What to produce: Omit the pictures, please, and give each record below again exactly.

[Stored items]
──────

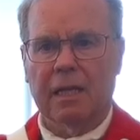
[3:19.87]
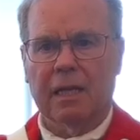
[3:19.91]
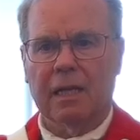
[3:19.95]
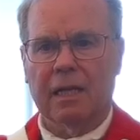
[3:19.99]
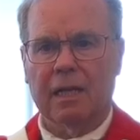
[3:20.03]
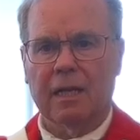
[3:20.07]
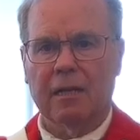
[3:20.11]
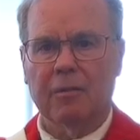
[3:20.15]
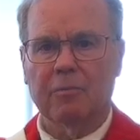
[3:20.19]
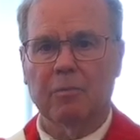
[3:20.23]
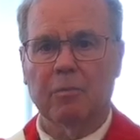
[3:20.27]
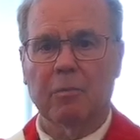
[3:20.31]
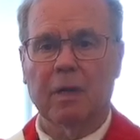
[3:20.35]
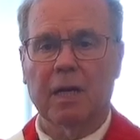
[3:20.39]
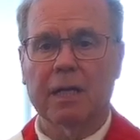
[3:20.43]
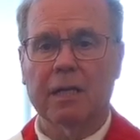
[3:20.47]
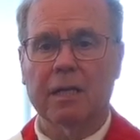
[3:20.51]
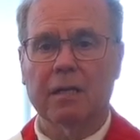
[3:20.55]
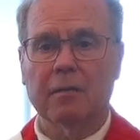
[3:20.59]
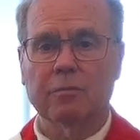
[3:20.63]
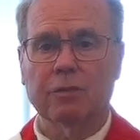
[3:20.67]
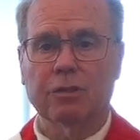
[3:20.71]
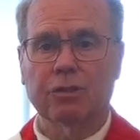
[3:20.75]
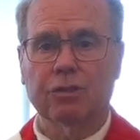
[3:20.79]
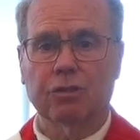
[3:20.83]
My
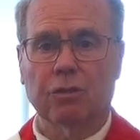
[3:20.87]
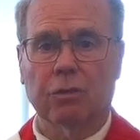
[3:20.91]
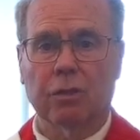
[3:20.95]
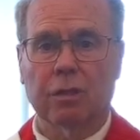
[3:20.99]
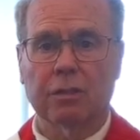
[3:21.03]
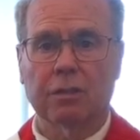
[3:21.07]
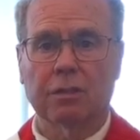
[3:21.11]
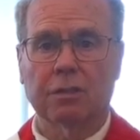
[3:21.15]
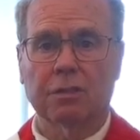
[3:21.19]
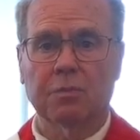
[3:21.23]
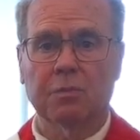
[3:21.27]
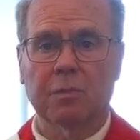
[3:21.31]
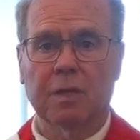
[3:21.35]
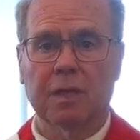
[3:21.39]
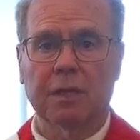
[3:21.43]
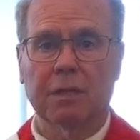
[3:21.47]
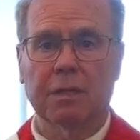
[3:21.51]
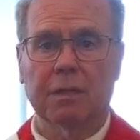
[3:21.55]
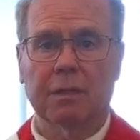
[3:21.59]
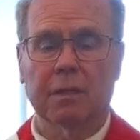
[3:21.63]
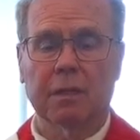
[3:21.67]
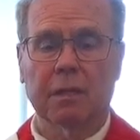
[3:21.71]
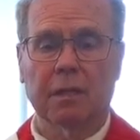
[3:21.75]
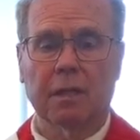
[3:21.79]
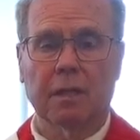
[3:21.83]
name's George
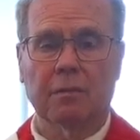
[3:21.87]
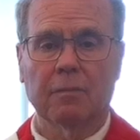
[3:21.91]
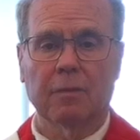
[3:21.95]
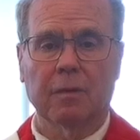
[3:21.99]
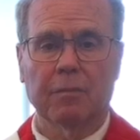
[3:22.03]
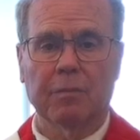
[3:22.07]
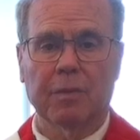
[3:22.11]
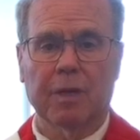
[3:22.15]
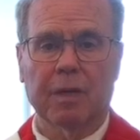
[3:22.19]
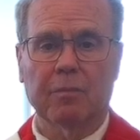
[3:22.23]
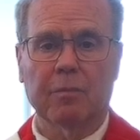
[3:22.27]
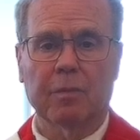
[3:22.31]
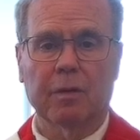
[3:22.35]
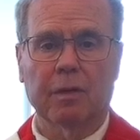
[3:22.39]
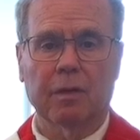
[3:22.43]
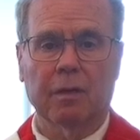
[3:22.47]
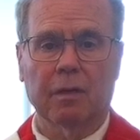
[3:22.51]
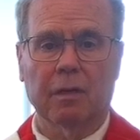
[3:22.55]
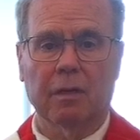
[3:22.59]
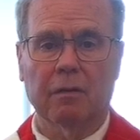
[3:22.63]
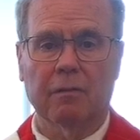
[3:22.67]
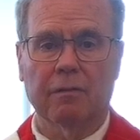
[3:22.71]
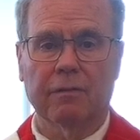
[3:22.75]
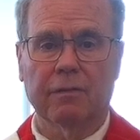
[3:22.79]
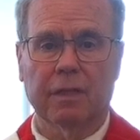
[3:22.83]
Smith. I'm a member
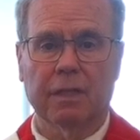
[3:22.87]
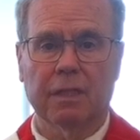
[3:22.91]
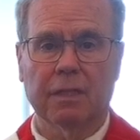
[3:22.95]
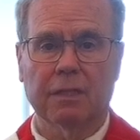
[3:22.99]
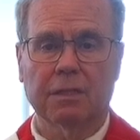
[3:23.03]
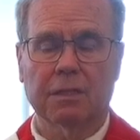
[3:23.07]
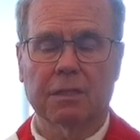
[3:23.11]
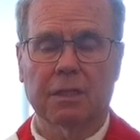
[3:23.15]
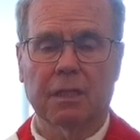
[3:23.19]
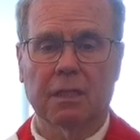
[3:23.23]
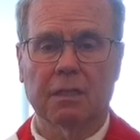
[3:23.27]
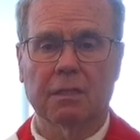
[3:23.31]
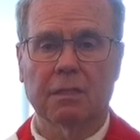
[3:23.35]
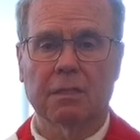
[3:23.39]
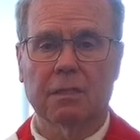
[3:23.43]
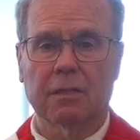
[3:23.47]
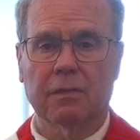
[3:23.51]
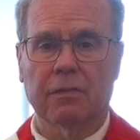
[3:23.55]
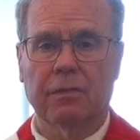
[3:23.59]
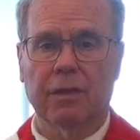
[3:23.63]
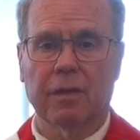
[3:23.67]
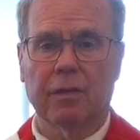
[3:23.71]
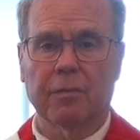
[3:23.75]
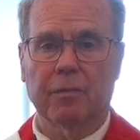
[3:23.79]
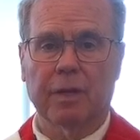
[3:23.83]
of the Sons
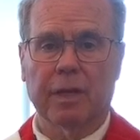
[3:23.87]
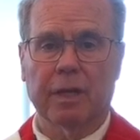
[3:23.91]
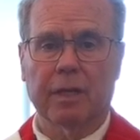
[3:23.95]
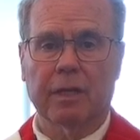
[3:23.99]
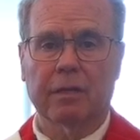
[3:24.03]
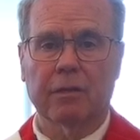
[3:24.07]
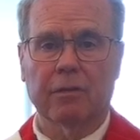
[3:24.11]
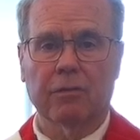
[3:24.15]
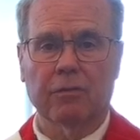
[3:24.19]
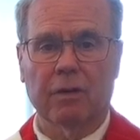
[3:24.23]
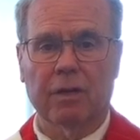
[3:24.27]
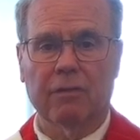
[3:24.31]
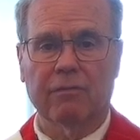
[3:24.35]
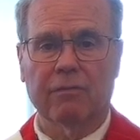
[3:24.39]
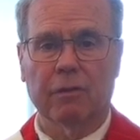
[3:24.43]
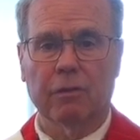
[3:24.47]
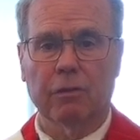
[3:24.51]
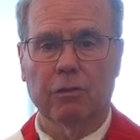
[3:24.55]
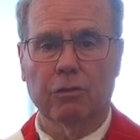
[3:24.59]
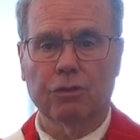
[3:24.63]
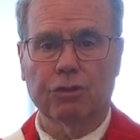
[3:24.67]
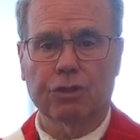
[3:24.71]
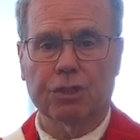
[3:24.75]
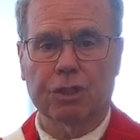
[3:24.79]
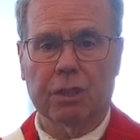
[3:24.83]
of the American
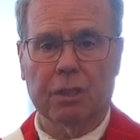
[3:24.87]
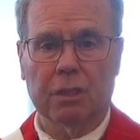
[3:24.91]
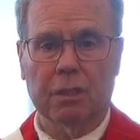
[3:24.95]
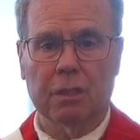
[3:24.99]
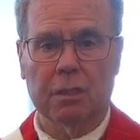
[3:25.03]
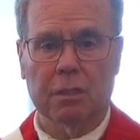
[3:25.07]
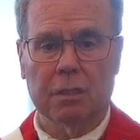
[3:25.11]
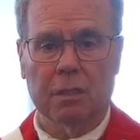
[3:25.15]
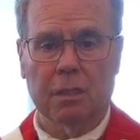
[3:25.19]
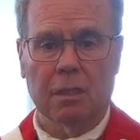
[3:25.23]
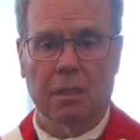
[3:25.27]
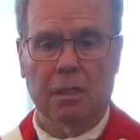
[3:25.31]
Revolution,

──────

Expected answer:
[3:19.87]
[3:19.91]
[3:19.95]
[3:19.99]
[3:20.03]
[3:20.07]
[3:20.11]
[3:20.15]
[3:20.19]
[3:20.23]
[3:20.27]
[3:20.31]
[3:20.35]
[3:20.39]
[3:20.43]
[3:20.47]
[3:20.51]
[3:20.55]
[3:20.59]
[3:20.63]
[3:20.67]
[3:20.71]
[3:20.75]
[3:20.79]
[3:20.83]
My
[3:20.87]
[3:20.91]
[3:20.95]
[3:20.99]
[3:21.03]
[3:21.07]
[3:21.11]
[3:21.15]
[3:21.19]
[3:21.23]
[3:21.27]
[3:21.31]
[3:21.35]
[3:21.39]
[3:21.43]
[3:21.47]
[3:21.51]
[3:21.55]
[3:21.59]
[3:21.63]
[3:21.67]
[3:21.71]
[3:21.75]
[3:21.79]
[3:21.83]
name's George
[3:21.87]
[3:21.91]
[3:21.95]
[3:21.99]
[3:22.03]
[3:22.07]
[3:22.11]
[3:22.15]
[3:22.19]
[3:22.23]
[3:22.27]
[3:22.31]
[3:22.35]
[3:22.39]
[3:22.43]
[3:22.47]
[3:22.51]
[3:22.55]
[3:22.59]
[3:22.63]
[3:22.67]
[3:22.71]
[3:22.75]
[3:22.79]
[3:22.83]
Smith. I'm a member
[3:22.87]
[3:22.91]
[3:22.95]
[3:22.99]
[3:23.03]
[3:23.07]
[3:23.11]
[3:23.15]
[3:23.19]
[3:23.23]
[3:23.27]
[3:23.31]
[3:23.35]
[3:23.39]
[3:23.43]
[3:23.47]
[3:23.51]
[3:23.55]
[3:23.59]
[3:23.63]
[3:23.67]
[3:23.71]
[3:23.75]
[3:23.79]
[3:23.83]
of the Sons
[3:23.87]
[3:23.91]
[3:23.95]
[3:23.99]
[3:24.03]
[3:24.07]
[3:24.11]
[3:24.15]
[3:24.19]
[3:24.23]
[3:24.27]
[3:24.31]
[3:24.35]
[3:24.39]
[3:24.43]
[3:24.47]
[3:24.51]
[3:24.55]
[3:24.59]
[3:24.63]
[3:24.67]
[3:24.71]
[3:24.75]
[3:24.79]
[3:24.83]
of the American
[3:24.87]
[3:24.91]
[3:24.95]
[3:24.99]
[3:25.03]
[3:25.07]
[3:25.11]
[3:25.15]
[3:25.19]
[3:25.23]
[3:25.27]
[3:25.31]
Revolution,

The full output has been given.